[Exercise goal]
In your copy, include every record exactly and no pictures.

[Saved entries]

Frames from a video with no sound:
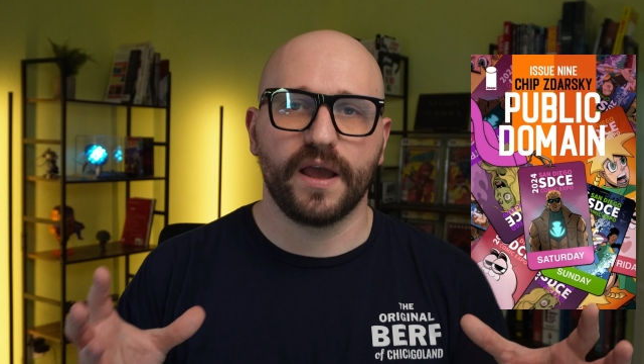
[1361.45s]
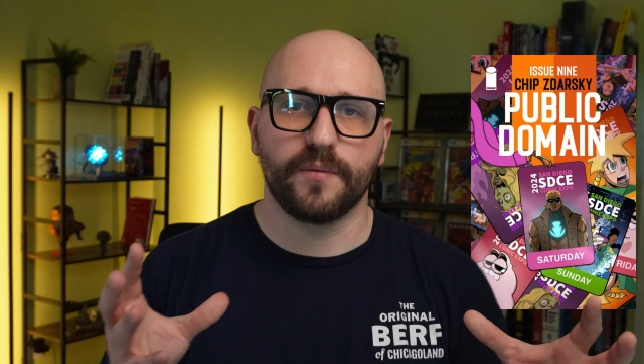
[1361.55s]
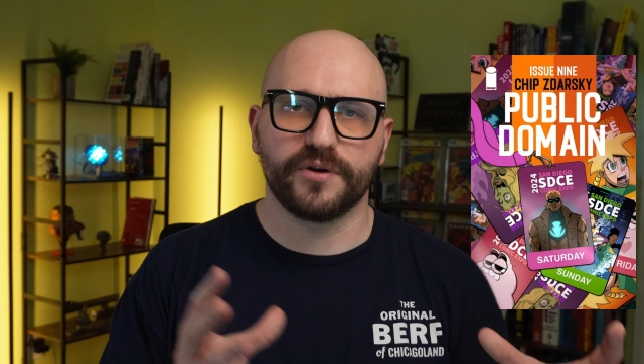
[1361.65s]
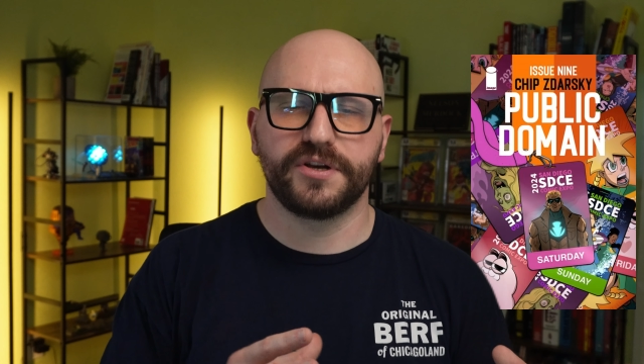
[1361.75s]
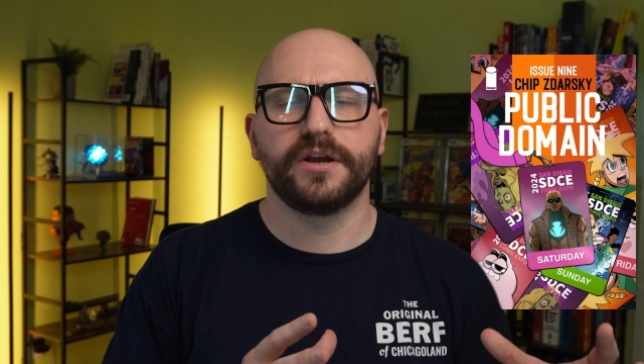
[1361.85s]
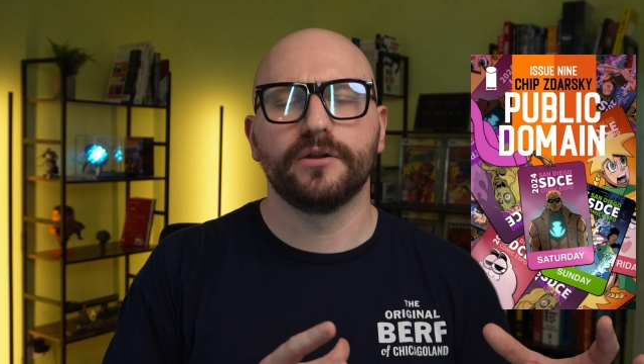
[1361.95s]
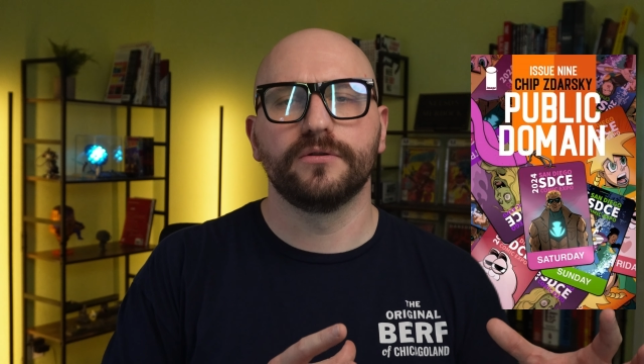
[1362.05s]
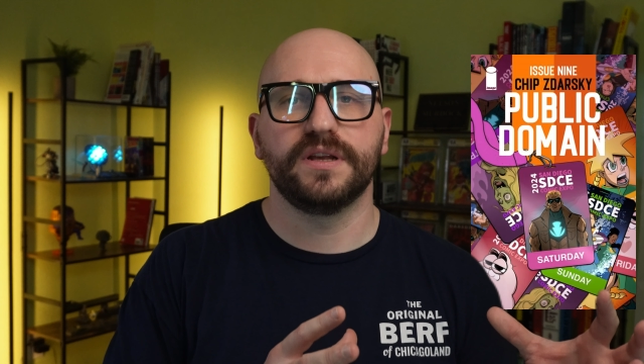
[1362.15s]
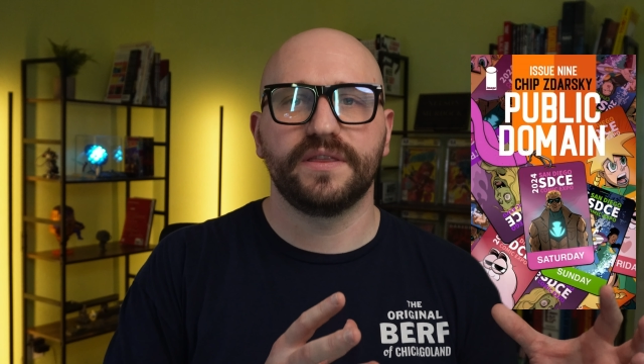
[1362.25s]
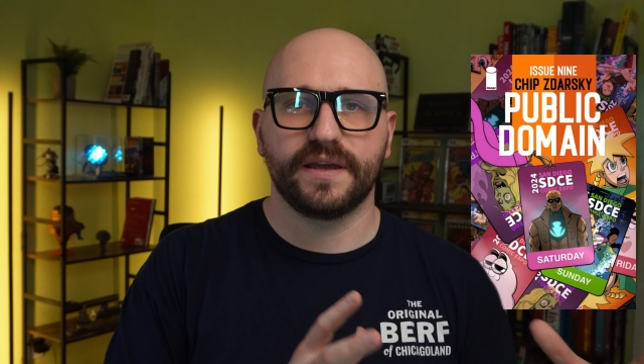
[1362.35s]
and
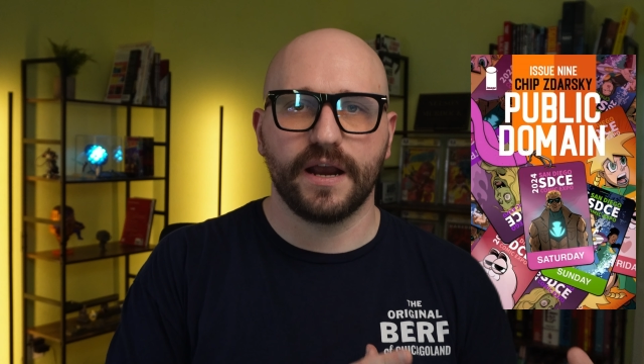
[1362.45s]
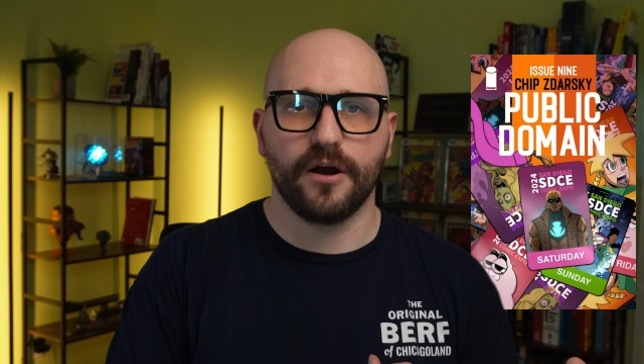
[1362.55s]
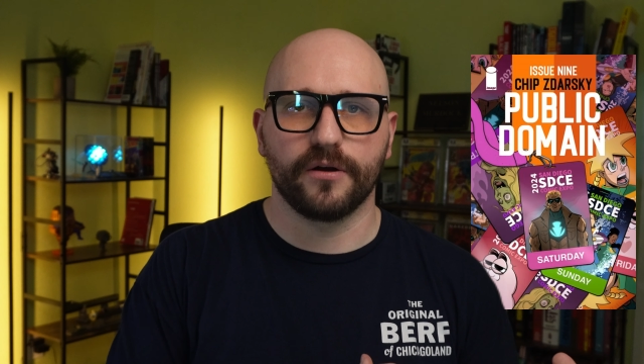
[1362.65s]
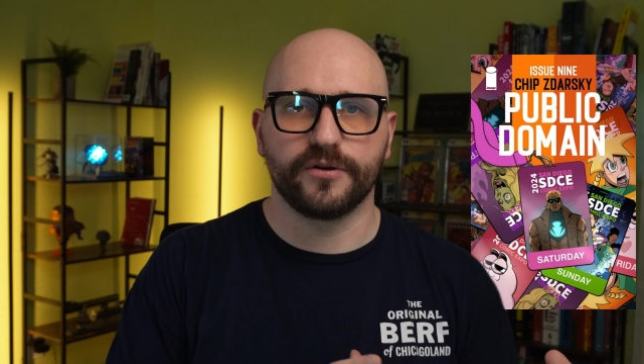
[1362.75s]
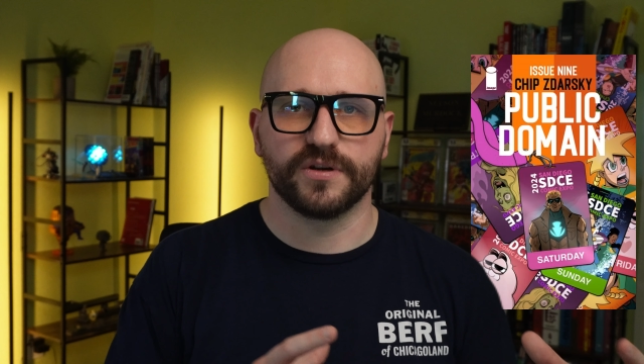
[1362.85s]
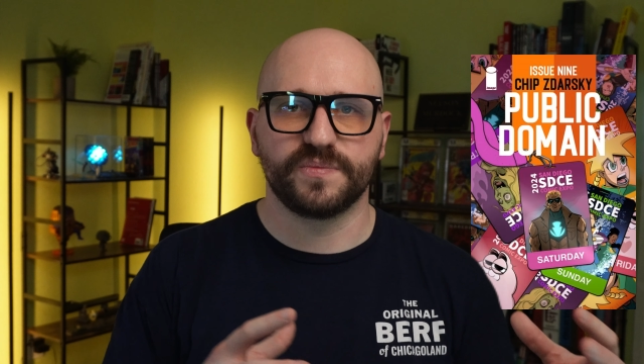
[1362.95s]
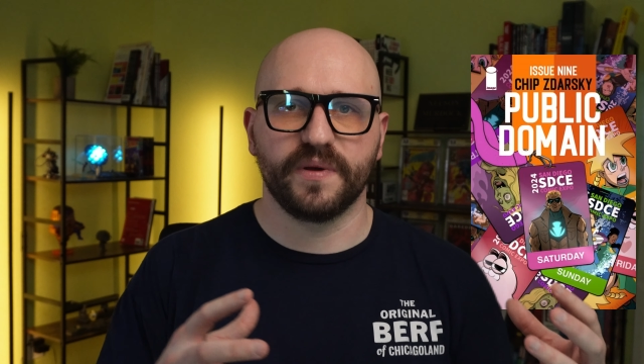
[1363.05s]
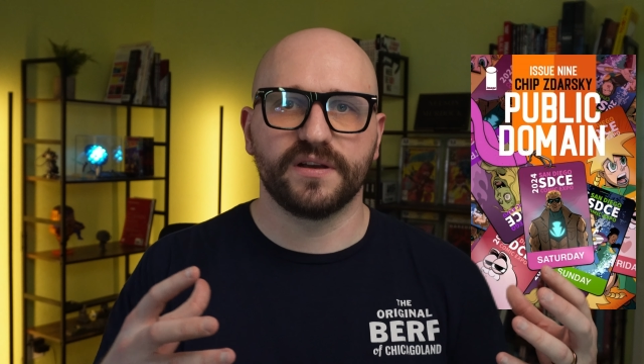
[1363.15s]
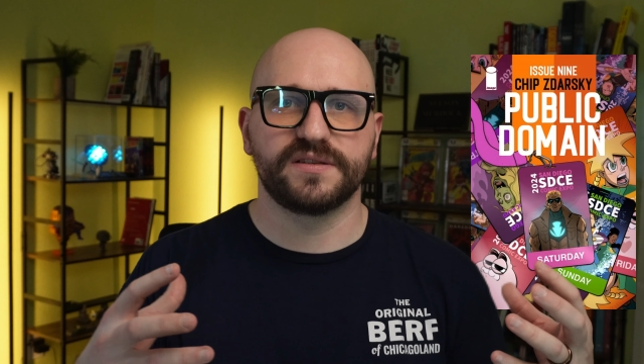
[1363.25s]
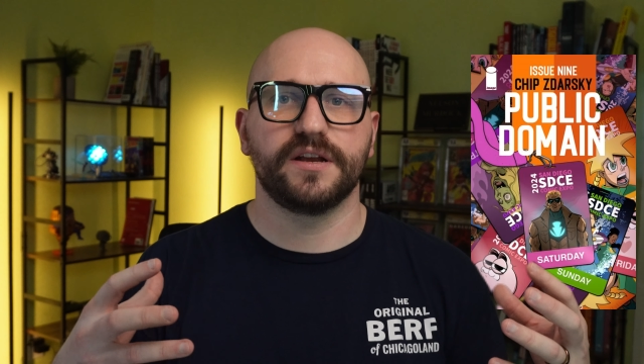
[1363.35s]
particularly the characters,
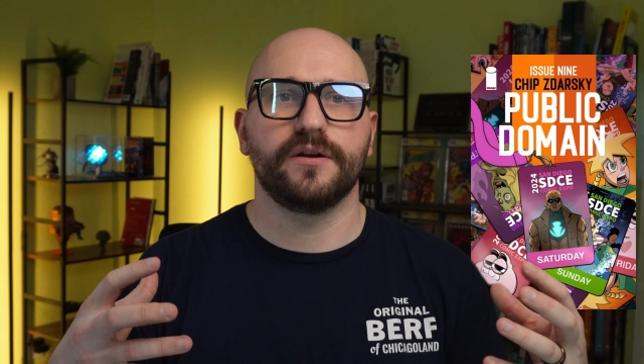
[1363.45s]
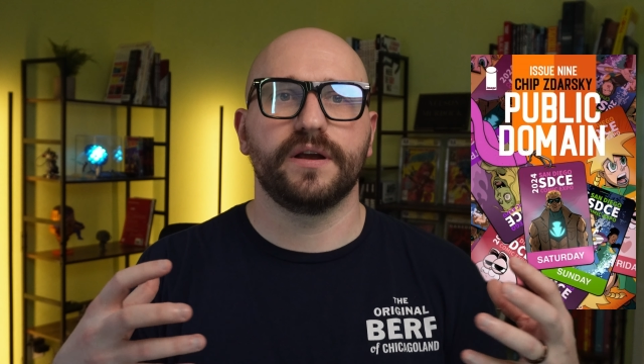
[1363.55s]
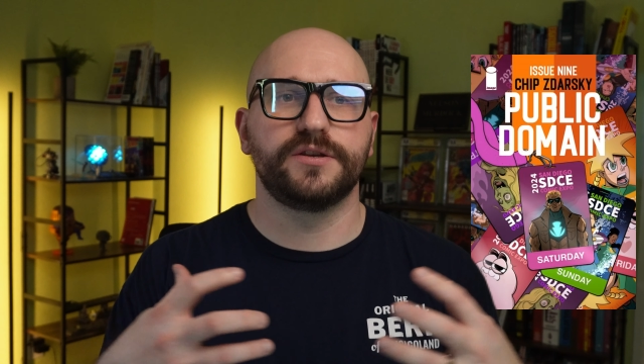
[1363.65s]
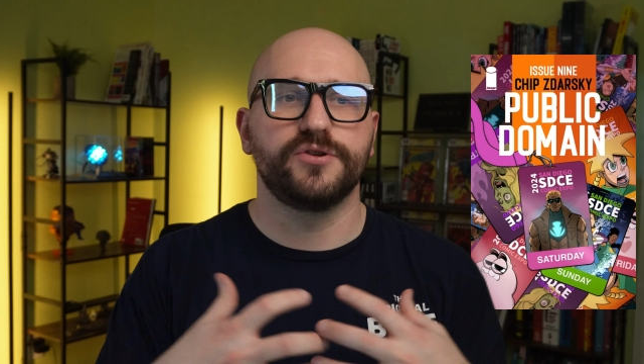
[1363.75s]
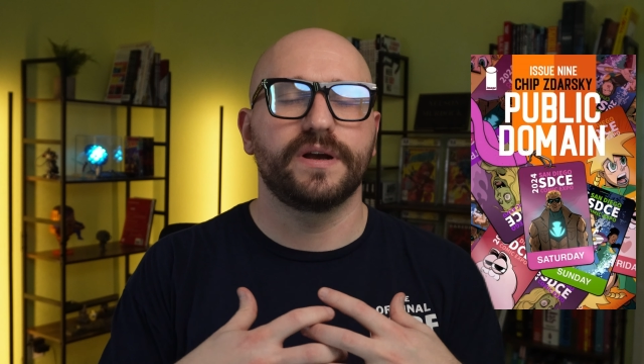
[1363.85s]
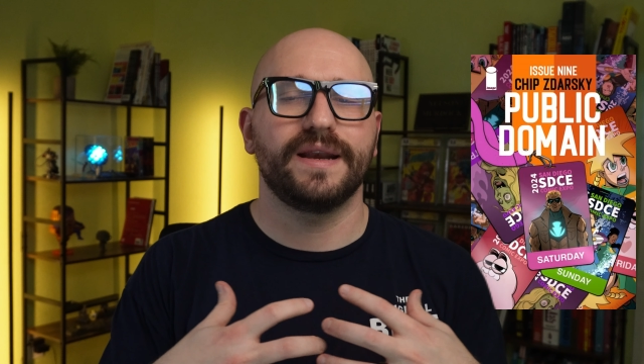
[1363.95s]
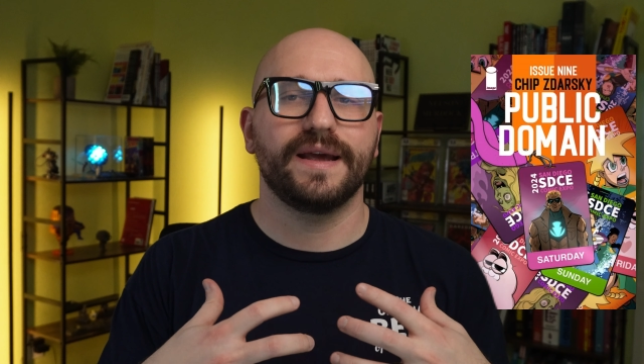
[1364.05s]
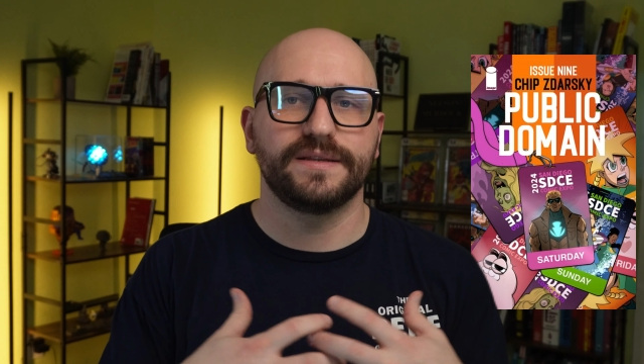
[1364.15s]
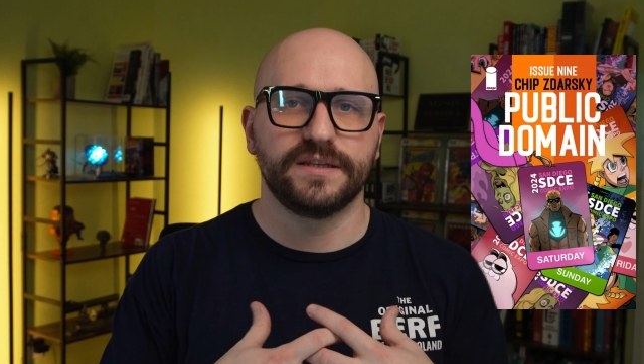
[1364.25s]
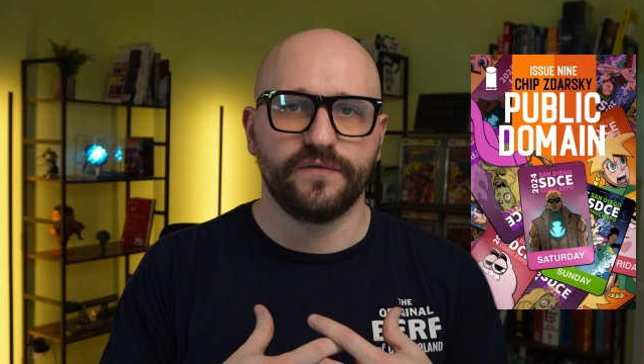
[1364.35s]
because their
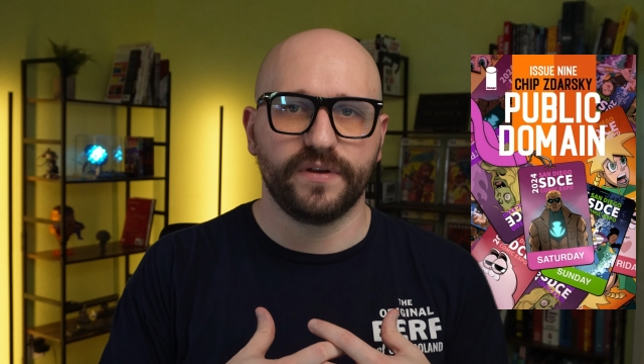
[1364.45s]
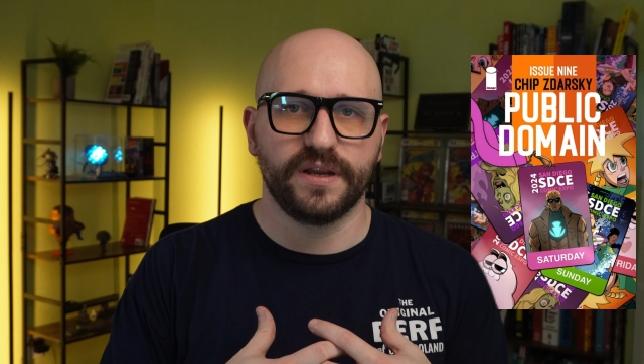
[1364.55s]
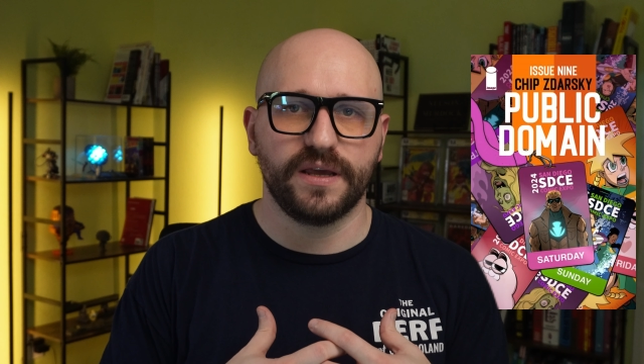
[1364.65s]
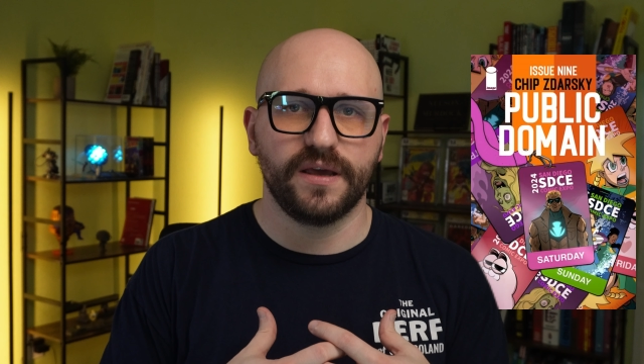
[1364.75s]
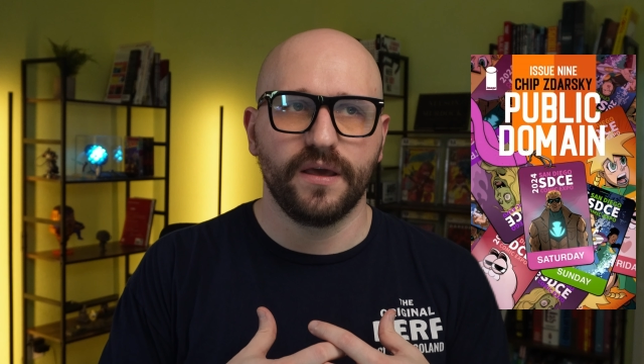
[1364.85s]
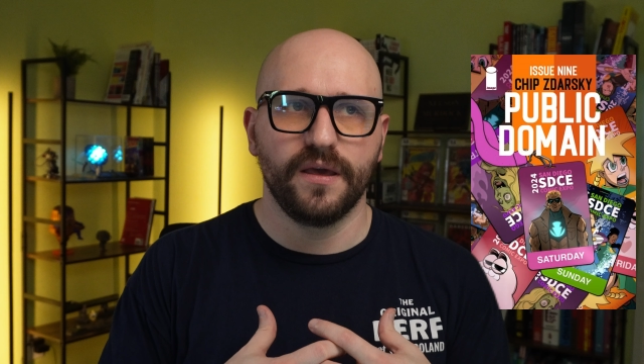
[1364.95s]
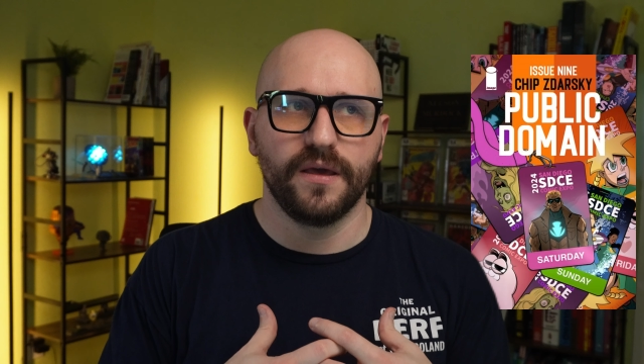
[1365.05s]
interconnectivity,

[Answer to this task]
Frames from a video with no sound:
[1361.45s]
[1361.55s]
[1361.65s]
[1361.75s]
[1361.85s]
[1361.95s]
[1362.05s]
[1362.15s]
[1362.25s]
[1362.35s]
and
[1362.45s]
[1362.55s]
[1362.65s]
[1362.75s]
[1362.85s]
[1362.95s]
[1363.05s]
[1363.15s]
[1363.25s]
[1363.35s]
particularly the characters,
[1363.45s]
[1363.55s]
[1363.65s]
[1363.75s]
[1363.85s]
[1363.95s]
[1364.05s]
[1364.15s]
[1364.25s]
[1364.35s]
because their
[1364.45s]
[1364.55s]
[1364.65s]
[1364.75s]
[1364.85s]
[1364.95s]
[1365.05s]
interconnectivity,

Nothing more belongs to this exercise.